Deceptive calm
October 31, 2012Kinerette Rinat BenSimon remembers well the last time there was trouble on the northern border with Lebanon.
Her young daughter was terrified and refused to hide in her kindergarten's bomb shelter unless her mother was there. Her three-year-old son was ecstatic that there were so many tanks on the street and thought the whole 2006 Lebanon War was a big game. A game that was being played out in Zari't, their village in Israel's Upper Galilee.
BenSimon simply remembers it as the first time she was really afraid.
"I don't get scared easily but my child was in Shomera and my other child was in kindergarten here in the village," she said. "There was confusion; they didn't let us go in, and the roads were closed. It was a very, very scary time for me."
Constant reminders of war
War is nothing new for the 10,000 residents of the Ma'aleh Yosef Regional Council area of the Upper Galilee, on Israel's northern border with Lebanon. Between wars they utilize the downtown to try to develop industry, tourism and agriculture as well as attract new families to live in the area. The Israeli government offers attractive packages to draw people: half to one dunam (0.1 hectares; 0.25 acres) of land, up to 100 percent of the infrastructure costs and the valuable support of the Housing Ministry to approve their plans.
But a Katyusha rocket head that decorates the gate post of Zari't resident Yonatan Maman's house serves as a constant reminder that it's not a matter of if, but when, there will be another war.
"We know exactly that another war will happen. Nobody knows when, how. We have to be prepared. The Hezbollah in Lebanon is not going to give up. We're very worried about what's happening in Syria because it works together," said Ma'aleh Yosef Regional Council mayor Avi Kramba.
Hezbollah, Israeli Army are actors
Fifty-eight-year-old Kramba remembers a time when Israelis and Lebanese would sit together for a cigarette or a coffee and return dozy camels and donkeys that strayed across the border. Today, he can see militant political group Hezbollah's positions a few hundred meters away from Zari't's main street, through the barbed wire. The relative quiet on the border is deceiving, he says, in light of current events.

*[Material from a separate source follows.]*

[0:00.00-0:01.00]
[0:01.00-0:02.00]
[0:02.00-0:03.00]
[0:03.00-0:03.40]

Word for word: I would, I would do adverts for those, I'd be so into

Hezbollah's launch of an Iranian-sponsored drone into Israel in October has been labeled by United Nations Secretary General Ban Ki-moon as a "reckless provocation." The drone was shot down by Israel in an area near its Dimona nuclear reactor in the Negev Desert.
Syria's bloody civil war further complicates Lebanon's already fraught politics. Israel states openly that it will not hesitate to intervene militarily should Syria's chemical weapons make their way into Hezbollah's hands.

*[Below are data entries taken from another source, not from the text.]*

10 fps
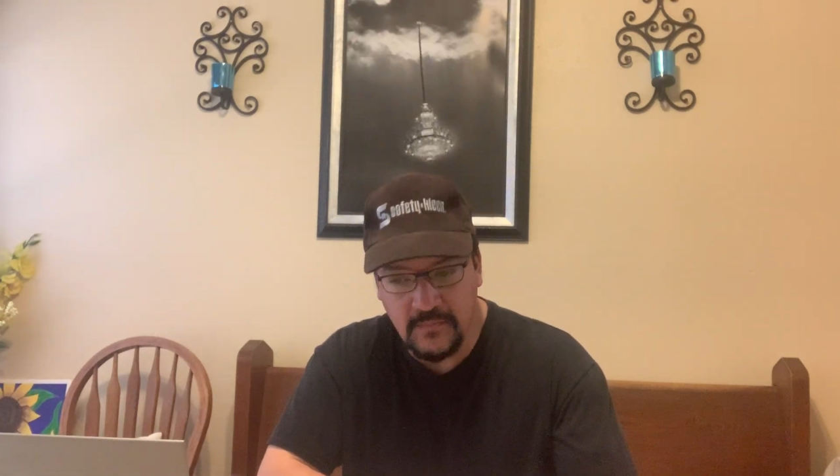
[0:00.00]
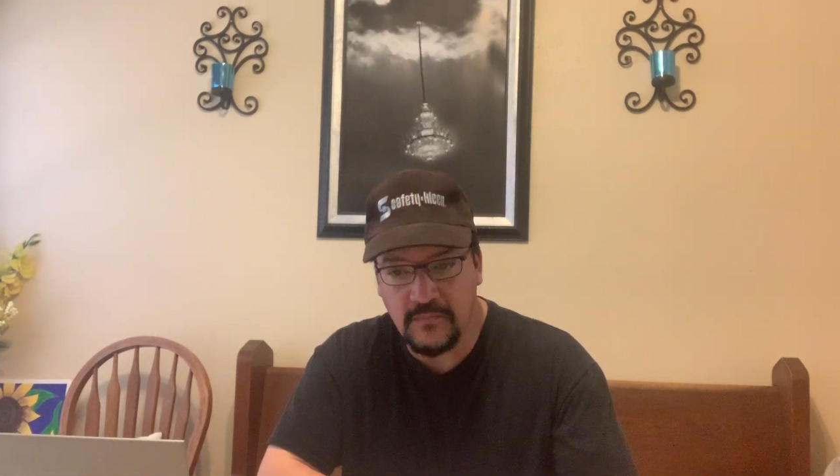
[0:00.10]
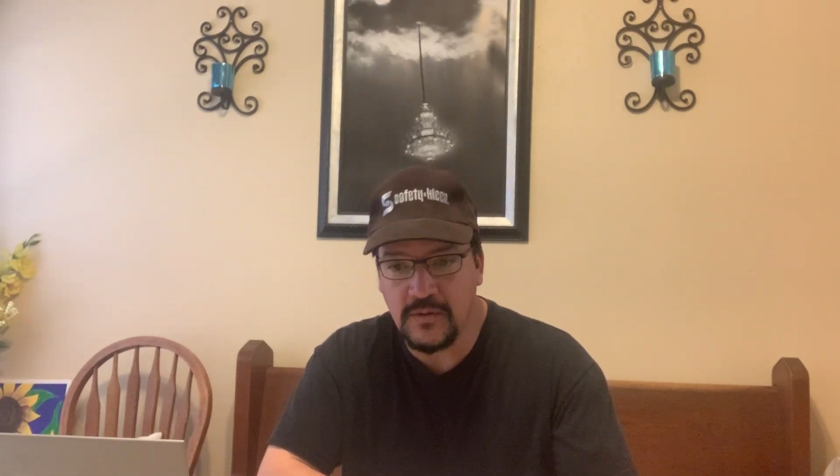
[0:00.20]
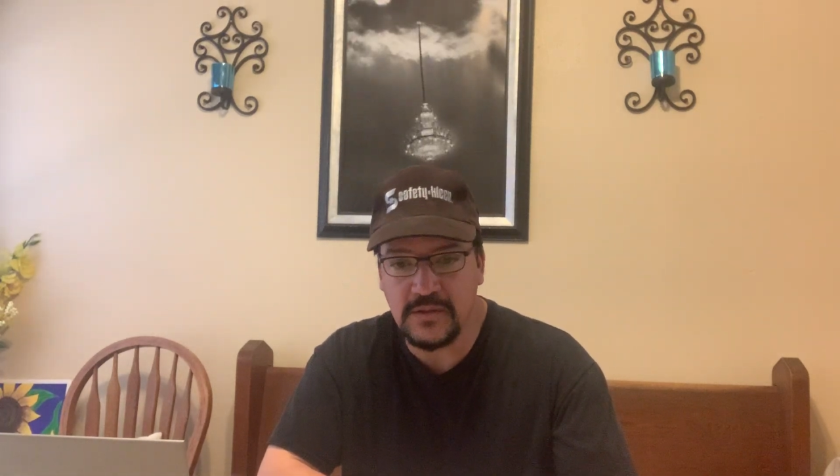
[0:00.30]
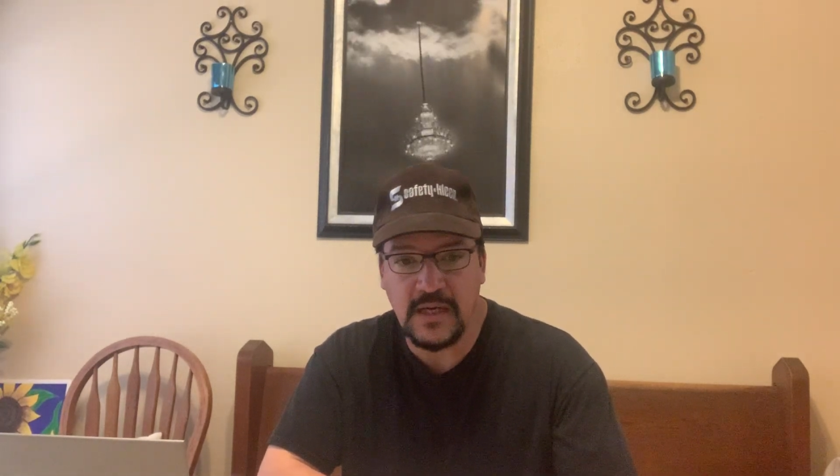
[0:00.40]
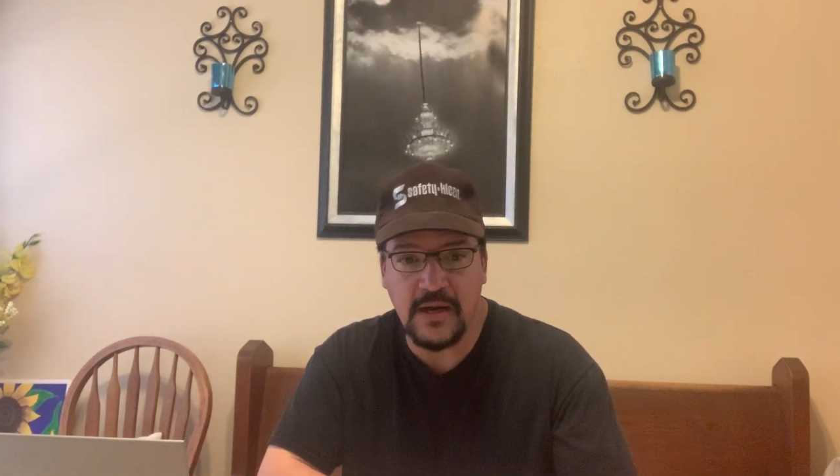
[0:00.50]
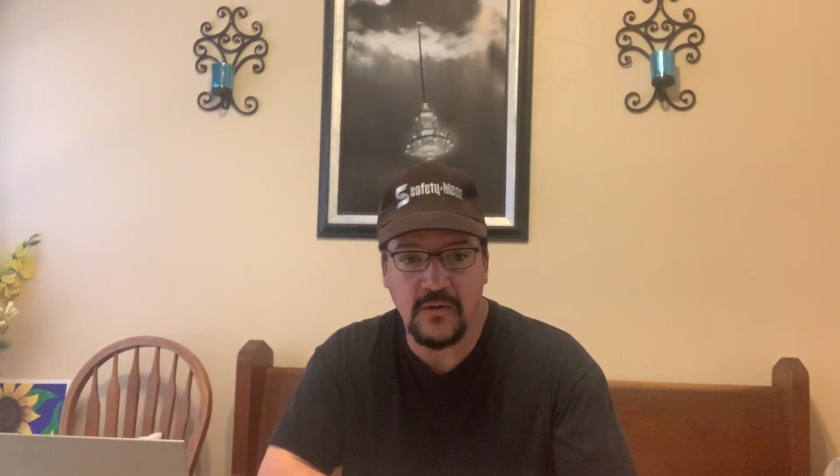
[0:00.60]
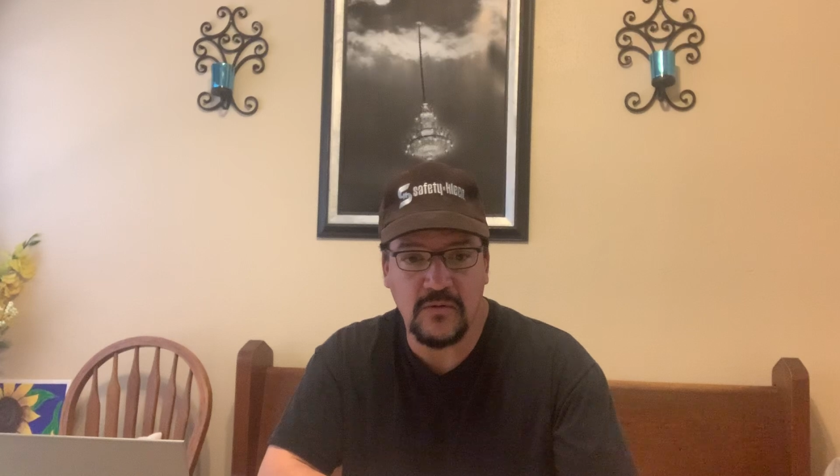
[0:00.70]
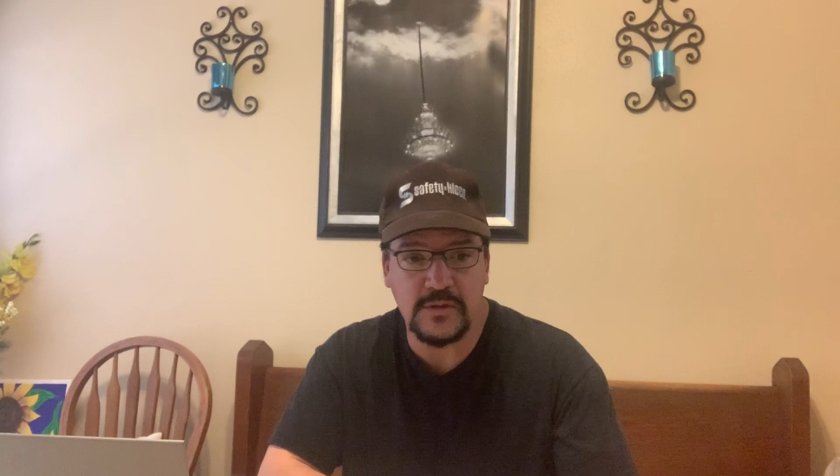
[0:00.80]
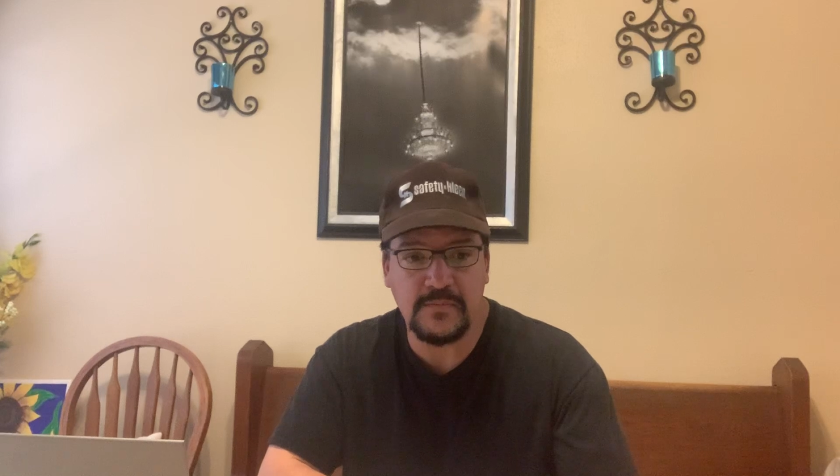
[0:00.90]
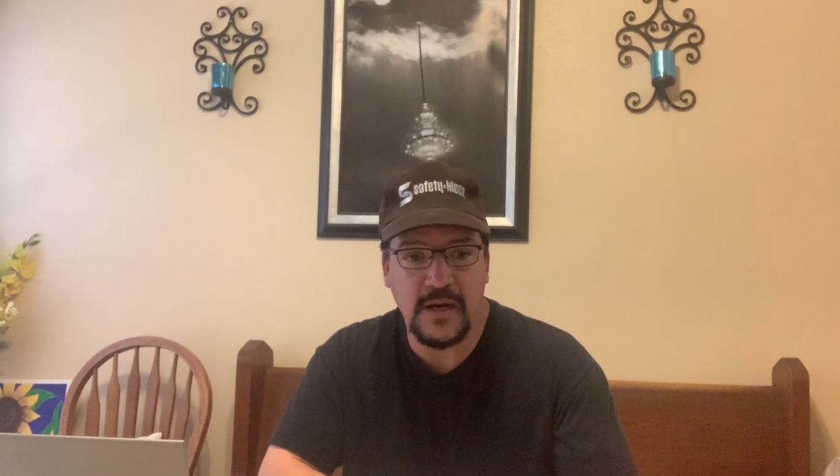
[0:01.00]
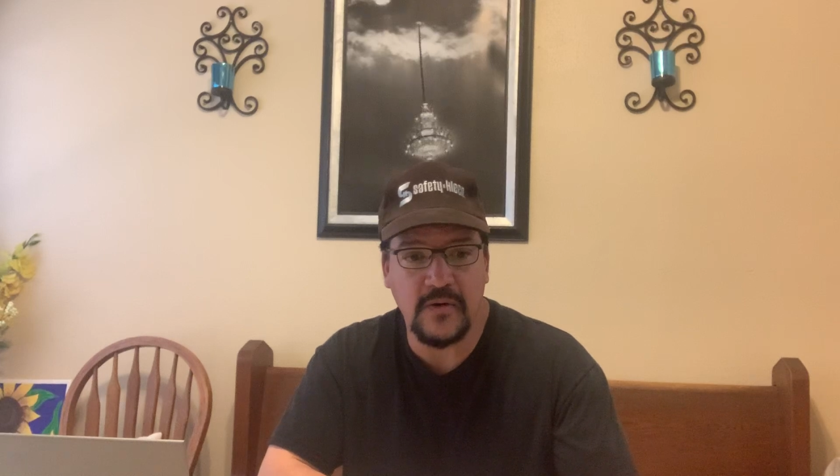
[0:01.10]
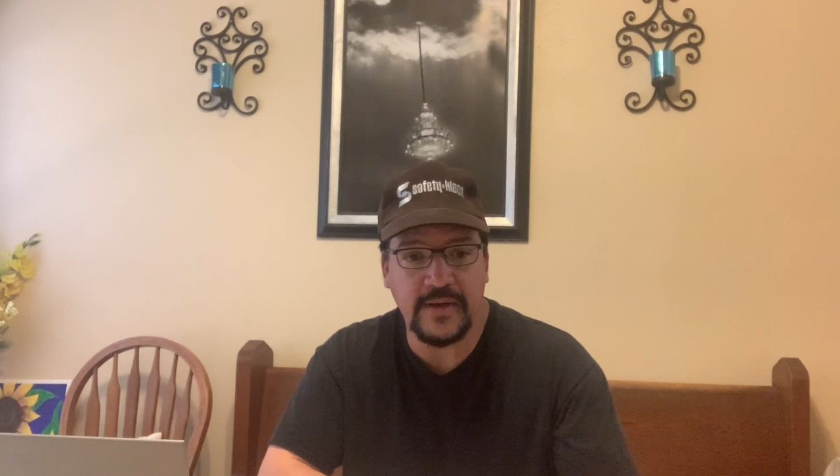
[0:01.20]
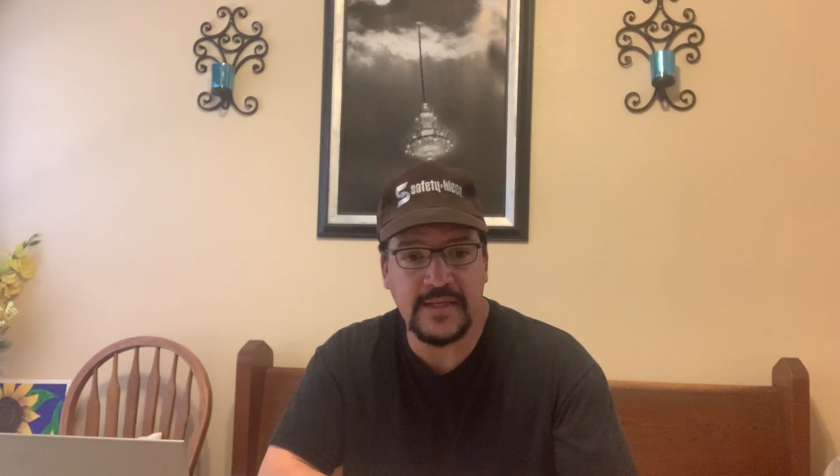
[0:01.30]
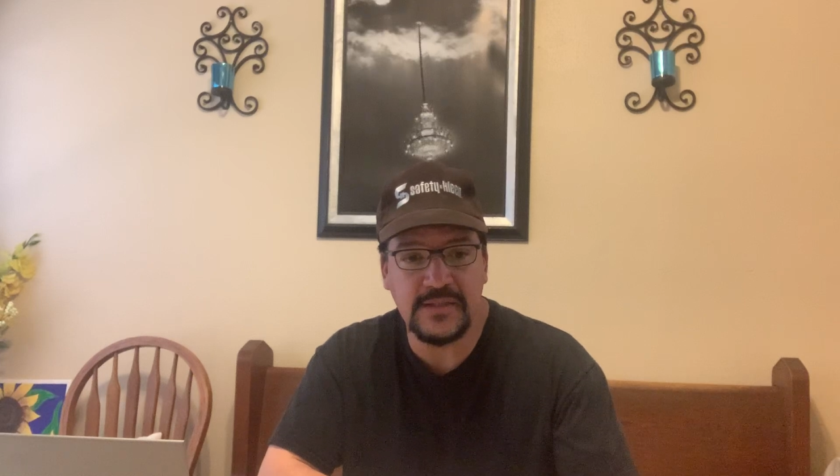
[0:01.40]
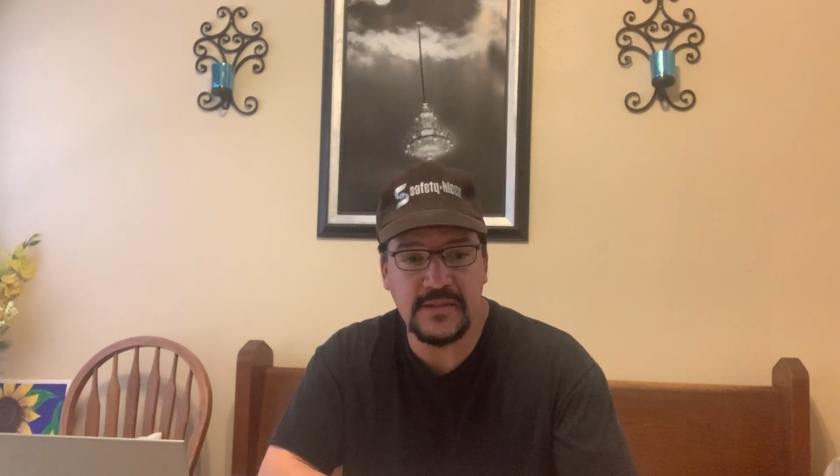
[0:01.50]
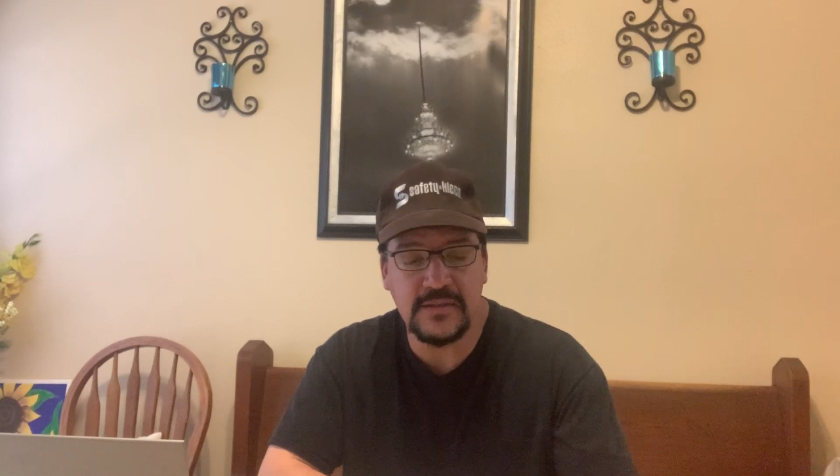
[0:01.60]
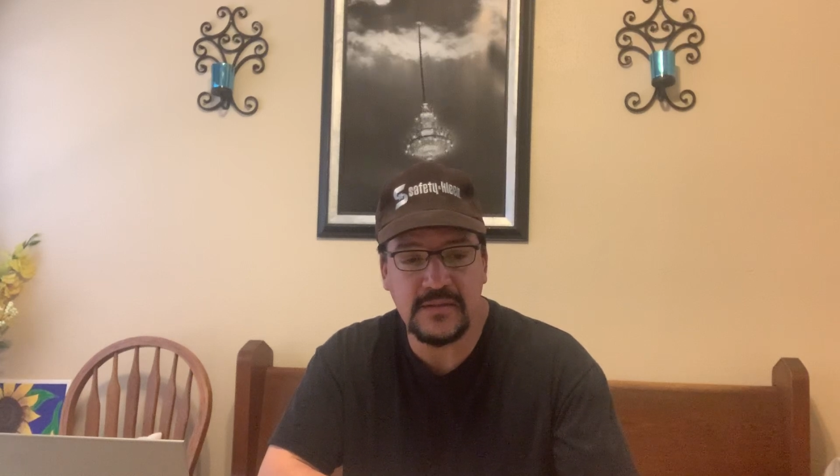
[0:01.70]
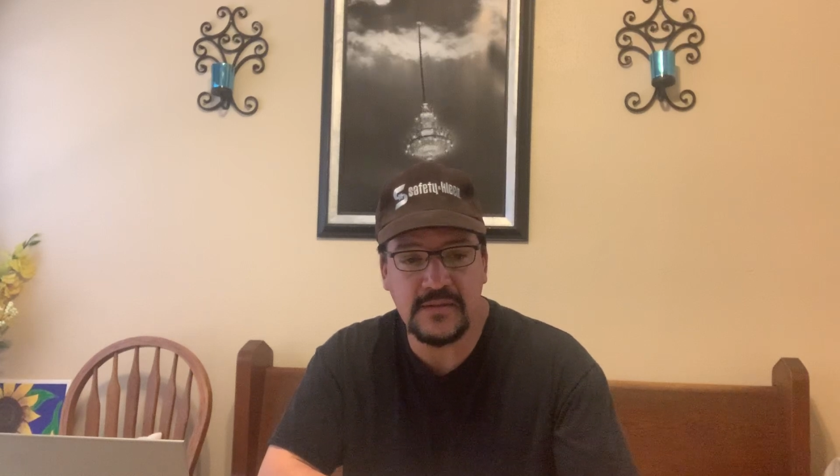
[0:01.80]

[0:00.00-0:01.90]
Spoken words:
much higher horsepower engines.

The presence of the Israeli Army is very visible in the area, and the villages are protected by barbed wire, security outposts and cameras. Locals regularly train with the Israel Defense Force and the Interior Ministry to make sure they all know their designated jobs when the next war starts.
Living in fear
It's not just Jewish citizens who are affected by the proposition of war. Eight kilometers (five miles) away from Zari't is the Arab-Christian village of Mi'ilya, which also paid a high price in the 2006 Lebanon War, in which 165 Israelis and 1,300 Lebanese people were killed in a 34-day military conflict.
Village priest and school principal Father Elias Abed hesitates to recall the last war. Many of Mi'ilya's residents were wounded by shrapnel from Katyusha rockets, and two of his own parishioners were killed. Rockets, he says, don't differentiate between Arab, Jew, Druze, Muslim or Christian. Everyone in the region - irrespective of religion - is worried about current events.
"They are anxious, all the time they worry," says Abed. "You know, when the people don't speak about the problem that means that the problem becomes now more dangerous. The people are quiet; they don't want to speak about it because they don't want to think it will happen again."
Mi'ilya residents live peaceably with their Jewish neighbors, and all the local villages - Jewish, Arab and Druze - help each other in times of war. But because Mi'ilya is much older than the neighboring Jewish villages, 28 percent of the population doesn't have bomb shelters built in their homes. They're preparing shelters, food, water, and activities to occupy their children in the event that war does break out on the Israeli-Lebanon border.
But rather than dwelling on what might be, Father Elias said, he is encouraging his parishioners to pray that one day, there will be peace between Israel and its Arab neighbors. No doubt, in the villages on the other side of the border, there are Lebanese villagers praying for exactly the same thing.